**DATASET RECORDS:**
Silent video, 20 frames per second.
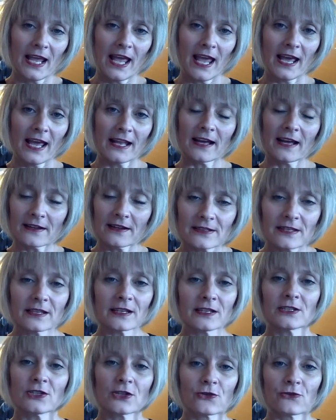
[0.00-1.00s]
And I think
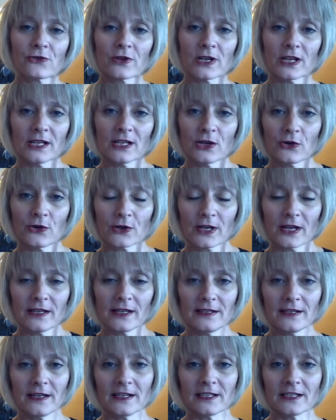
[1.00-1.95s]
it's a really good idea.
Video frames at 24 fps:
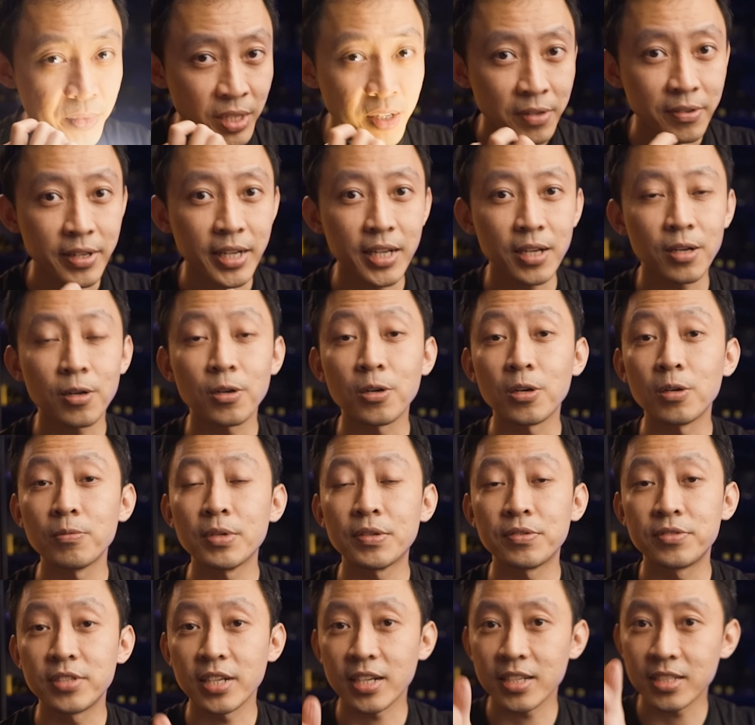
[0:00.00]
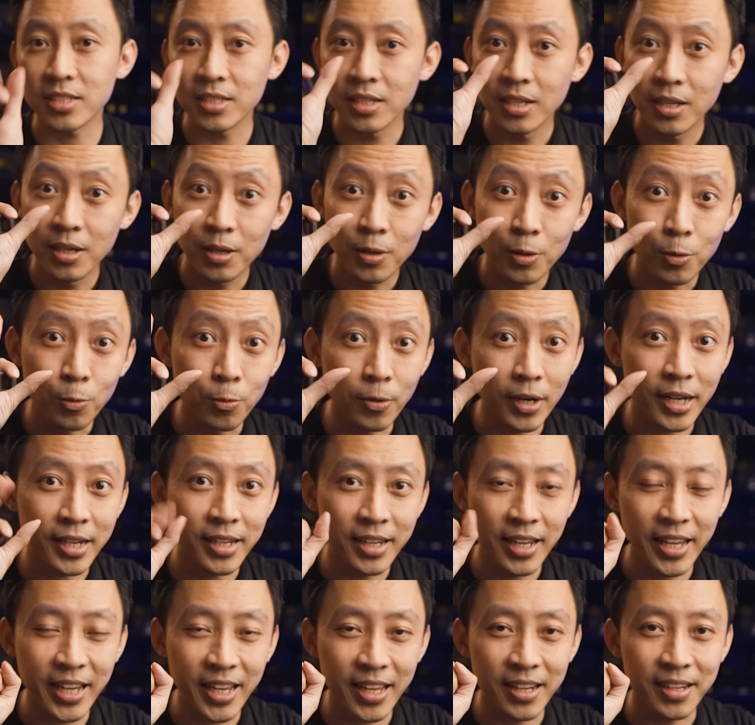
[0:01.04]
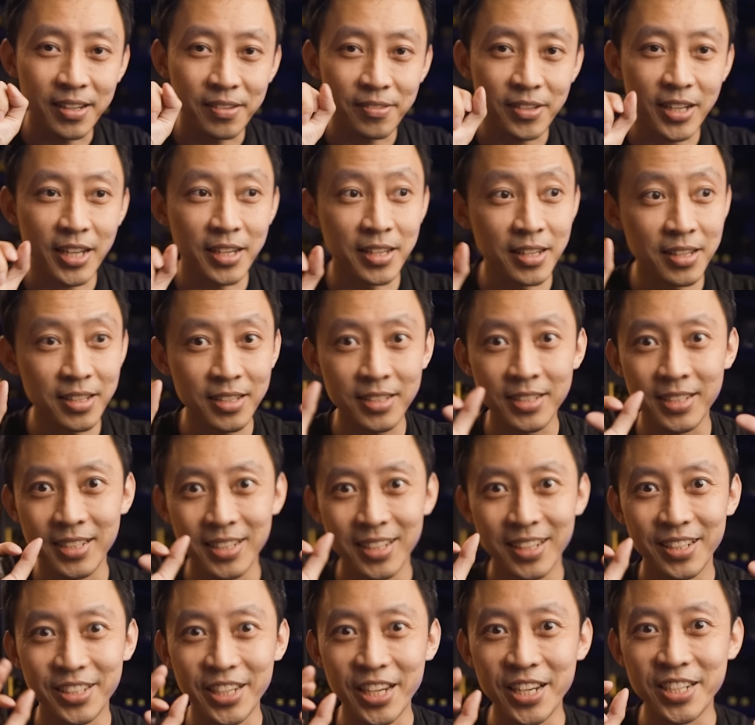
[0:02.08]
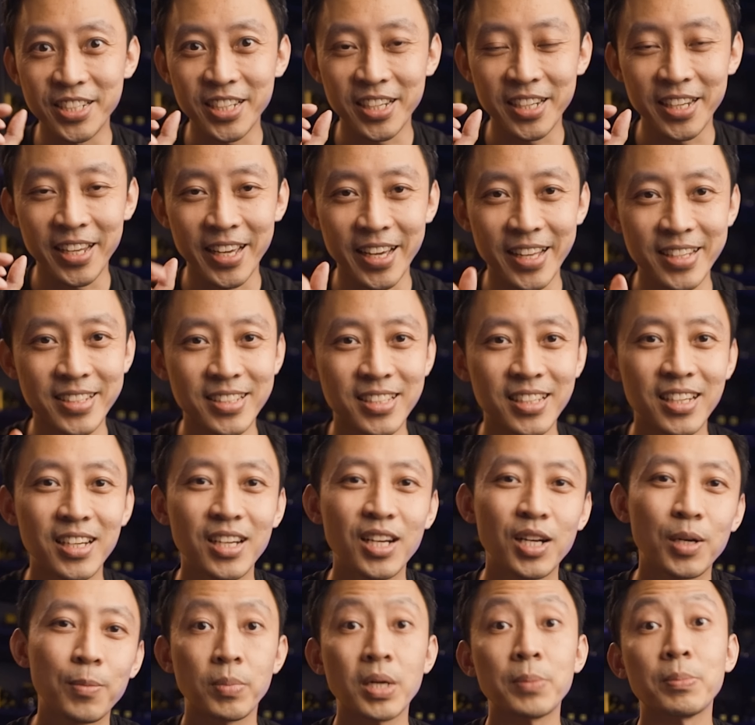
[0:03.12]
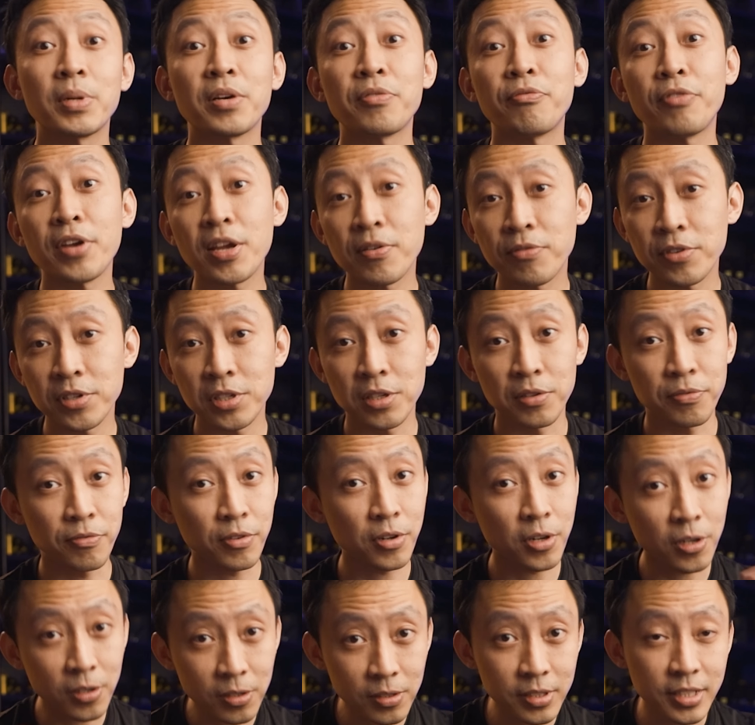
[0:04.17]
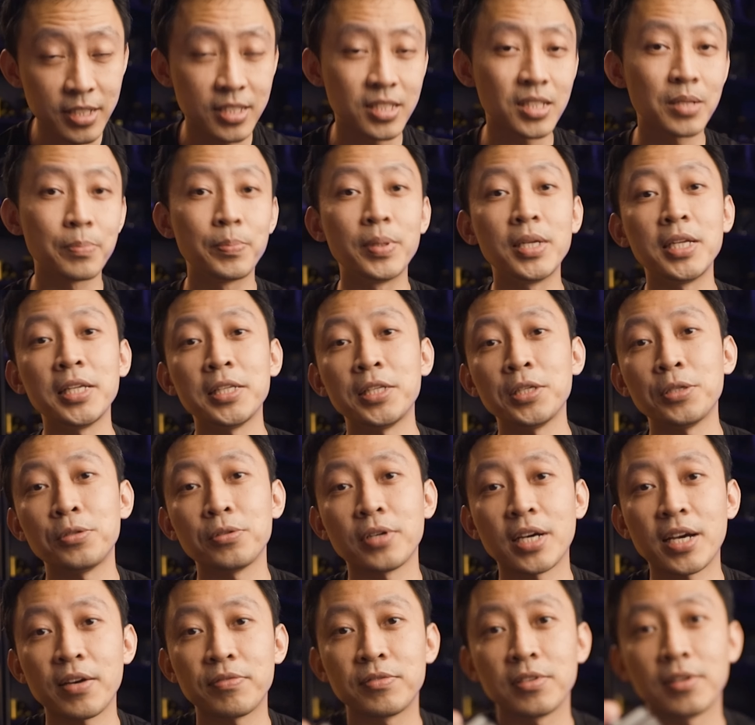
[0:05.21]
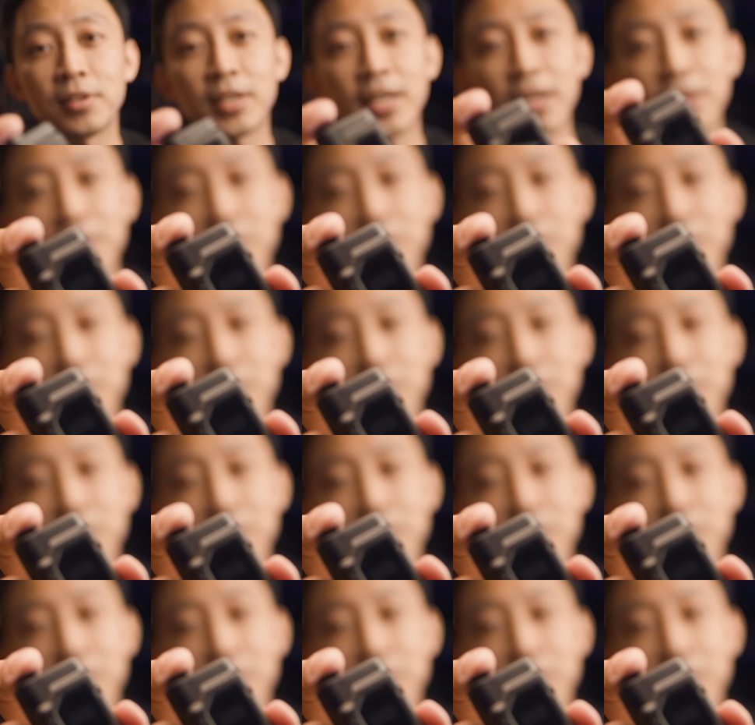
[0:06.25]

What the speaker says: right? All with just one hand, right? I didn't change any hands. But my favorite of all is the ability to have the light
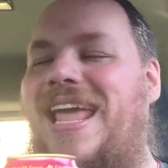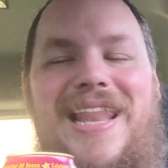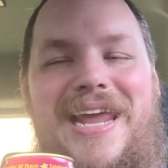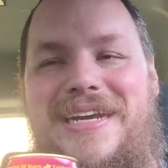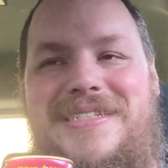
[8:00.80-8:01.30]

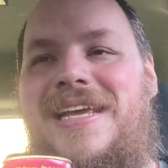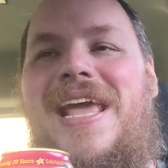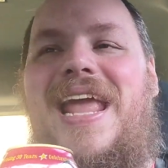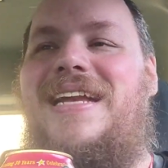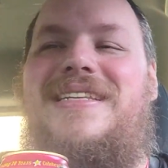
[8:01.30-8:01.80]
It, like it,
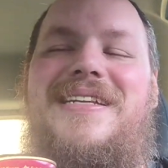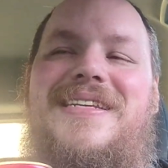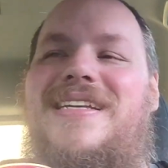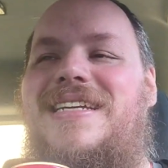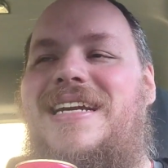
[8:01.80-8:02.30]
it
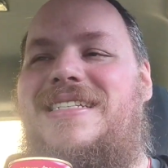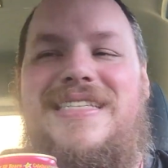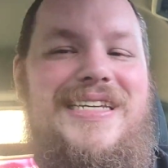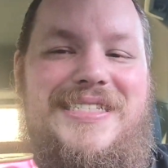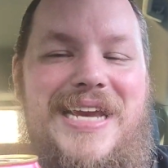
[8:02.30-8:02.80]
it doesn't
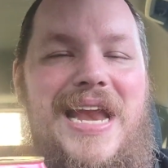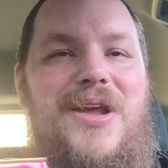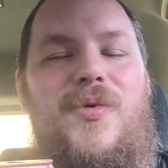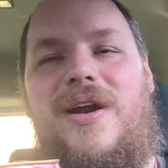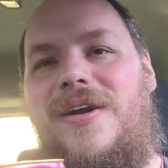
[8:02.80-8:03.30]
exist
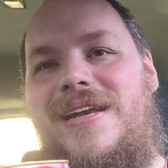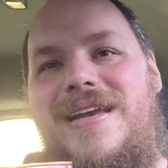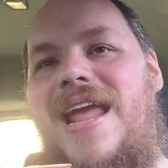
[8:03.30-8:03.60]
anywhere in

**WHAT NEEDS TO BE DONE:**
Copy each line above that contains the word "frames".

**EXERCISE OUTPUT:**
Silent video, 20 frames per second.
Video frames at 24 fps:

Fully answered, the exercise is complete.